Yasaya göre, ağustosta gerçekleştirilen sözleşme görüşmelerinde bir anlaşma sağlanamaması halinde süreç Kamu Görevlileri Hakem Kurulu’na taşınıyor. Sendikalar, Hakem Kurulu’nda hükümetin belirlediği üyelerin ağırlığının bulunduğuna dikkat çekiyor. Hakem Kurulu’nun verdiği karar kesin nitelik taşıyor. İtiraz edilemiyor. Memurların grev hakkı da bulunmuyor.
'GÖRÜŞMELER AĞUSTOSTA GERÇEKLEŞECEK'
Görüşmeler ağustos ayında, bir aylık sürede tamamlanıyor. Milyonlarca memur ile memur emeklisinin 2026 ve 2027 yıllarını kapsayan mali ve sosyal haklarının görüşüleceği 8. dönem toplu sözleşme görüşmeleri ağustosta gerçekleştirilecek. En fazla üyeye sahip olduğu için yetkili konfederasyon konumunda bulunan ve sözleşme masasında sendikalara heyet başkanlığı yapan Memur-Sen, bu görüşmeler öncesinde yasanın değiştirilmesini istedi. Memur-Sen Genel Başkanı Ali Yalçın, yasanın geçerliliğini yitirdiğini, çözüm ve kazanım üretme kapasitesini bitirdiğini, kamu görevlileri ve yetkili sendikalarının beklentilerine karşılık verme amacını tükettiğini belirtti.

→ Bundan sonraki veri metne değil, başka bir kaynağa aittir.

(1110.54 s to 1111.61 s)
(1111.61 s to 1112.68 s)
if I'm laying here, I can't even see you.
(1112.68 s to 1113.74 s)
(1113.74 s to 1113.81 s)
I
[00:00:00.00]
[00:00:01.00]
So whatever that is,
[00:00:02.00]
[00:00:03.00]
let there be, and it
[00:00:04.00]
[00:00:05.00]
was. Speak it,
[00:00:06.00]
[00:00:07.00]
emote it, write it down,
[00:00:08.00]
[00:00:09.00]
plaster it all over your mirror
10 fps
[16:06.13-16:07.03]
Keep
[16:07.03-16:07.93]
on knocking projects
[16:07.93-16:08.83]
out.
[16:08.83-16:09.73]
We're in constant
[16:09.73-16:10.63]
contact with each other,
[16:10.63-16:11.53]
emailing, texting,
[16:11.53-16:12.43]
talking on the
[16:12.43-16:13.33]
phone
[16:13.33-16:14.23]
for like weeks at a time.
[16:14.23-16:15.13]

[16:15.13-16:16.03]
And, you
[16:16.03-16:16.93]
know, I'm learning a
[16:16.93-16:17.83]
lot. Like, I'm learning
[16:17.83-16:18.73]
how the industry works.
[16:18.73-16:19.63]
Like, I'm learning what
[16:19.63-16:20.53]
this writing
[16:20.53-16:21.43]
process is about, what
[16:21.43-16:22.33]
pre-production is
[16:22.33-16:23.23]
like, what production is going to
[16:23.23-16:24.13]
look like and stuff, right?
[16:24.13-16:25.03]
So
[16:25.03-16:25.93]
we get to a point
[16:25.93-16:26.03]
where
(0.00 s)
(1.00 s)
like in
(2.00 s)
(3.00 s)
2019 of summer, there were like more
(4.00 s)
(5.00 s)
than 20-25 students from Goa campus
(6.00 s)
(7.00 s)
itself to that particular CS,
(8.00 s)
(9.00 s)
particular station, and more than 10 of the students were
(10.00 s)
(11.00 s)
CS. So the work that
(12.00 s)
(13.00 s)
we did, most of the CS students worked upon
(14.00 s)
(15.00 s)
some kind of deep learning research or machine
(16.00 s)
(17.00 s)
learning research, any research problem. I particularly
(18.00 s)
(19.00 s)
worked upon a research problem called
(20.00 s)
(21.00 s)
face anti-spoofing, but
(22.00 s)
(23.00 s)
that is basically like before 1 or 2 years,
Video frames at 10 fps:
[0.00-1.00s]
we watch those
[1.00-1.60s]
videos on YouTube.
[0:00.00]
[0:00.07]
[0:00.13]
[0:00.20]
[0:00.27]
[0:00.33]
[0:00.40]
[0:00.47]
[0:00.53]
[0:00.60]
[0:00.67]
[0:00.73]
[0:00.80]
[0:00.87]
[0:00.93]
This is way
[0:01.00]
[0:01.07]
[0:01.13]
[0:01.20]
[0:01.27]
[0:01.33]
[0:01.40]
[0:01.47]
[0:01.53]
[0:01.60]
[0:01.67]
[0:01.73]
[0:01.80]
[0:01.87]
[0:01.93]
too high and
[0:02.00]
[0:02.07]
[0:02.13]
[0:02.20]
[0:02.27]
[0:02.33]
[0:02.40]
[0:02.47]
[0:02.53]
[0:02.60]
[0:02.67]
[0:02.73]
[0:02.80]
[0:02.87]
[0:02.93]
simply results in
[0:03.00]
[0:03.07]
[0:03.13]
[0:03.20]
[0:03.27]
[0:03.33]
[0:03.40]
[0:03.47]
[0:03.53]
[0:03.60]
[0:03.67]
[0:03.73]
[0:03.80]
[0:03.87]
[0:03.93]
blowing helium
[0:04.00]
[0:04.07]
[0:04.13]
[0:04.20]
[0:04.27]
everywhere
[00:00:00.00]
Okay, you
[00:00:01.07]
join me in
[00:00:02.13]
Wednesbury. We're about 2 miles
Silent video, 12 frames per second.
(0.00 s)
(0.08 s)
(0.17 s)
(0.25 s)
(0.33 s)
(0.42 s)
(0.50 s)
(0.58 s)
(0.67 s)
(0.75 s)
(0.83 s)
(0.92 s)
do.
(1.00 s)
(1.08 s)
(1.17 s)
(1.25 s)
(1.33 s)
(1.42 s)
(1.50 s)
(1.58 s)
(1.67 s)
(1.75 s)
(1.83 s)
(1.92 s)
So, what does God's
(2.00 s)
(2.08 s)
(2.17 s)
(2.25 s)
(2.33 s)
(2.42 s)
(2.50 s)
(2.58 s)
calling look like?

8. dönem toplu sözleşmenin “hakemi işaret ederek kamu görevlilerini de emeklilerini de kaybetmeye mahkum bırakacağına” işaret eden Yalçın, “Eksik toplu sözleşme, aksak sendikal haklar, grevsiz sendikal mücadele, yetersiz süre ve yasaklarla dolu örgütlenme hakkıyla 4688 sayılı kanun; miadını doldurmuş, ömrünü tamamlamıştır. ‘Ya kabul edersiniz ya da noter usulü çalışan hakem orada’ anlayışı terk edilmeli; zamanımız, imkanımız ve fırsatımız varken 4688 sayılı kanun acilen değiştirilmelidir. Amacı yasaklayan, kapsamı sınırlayan, tarafları baskılayan, hakemiyle kaybettiren, yetersiz süresiyle etkisizleştirilen, grevsiz anlayışıyla evrensel sendikal haklarla çelişen bir kanun olmaz” dedi.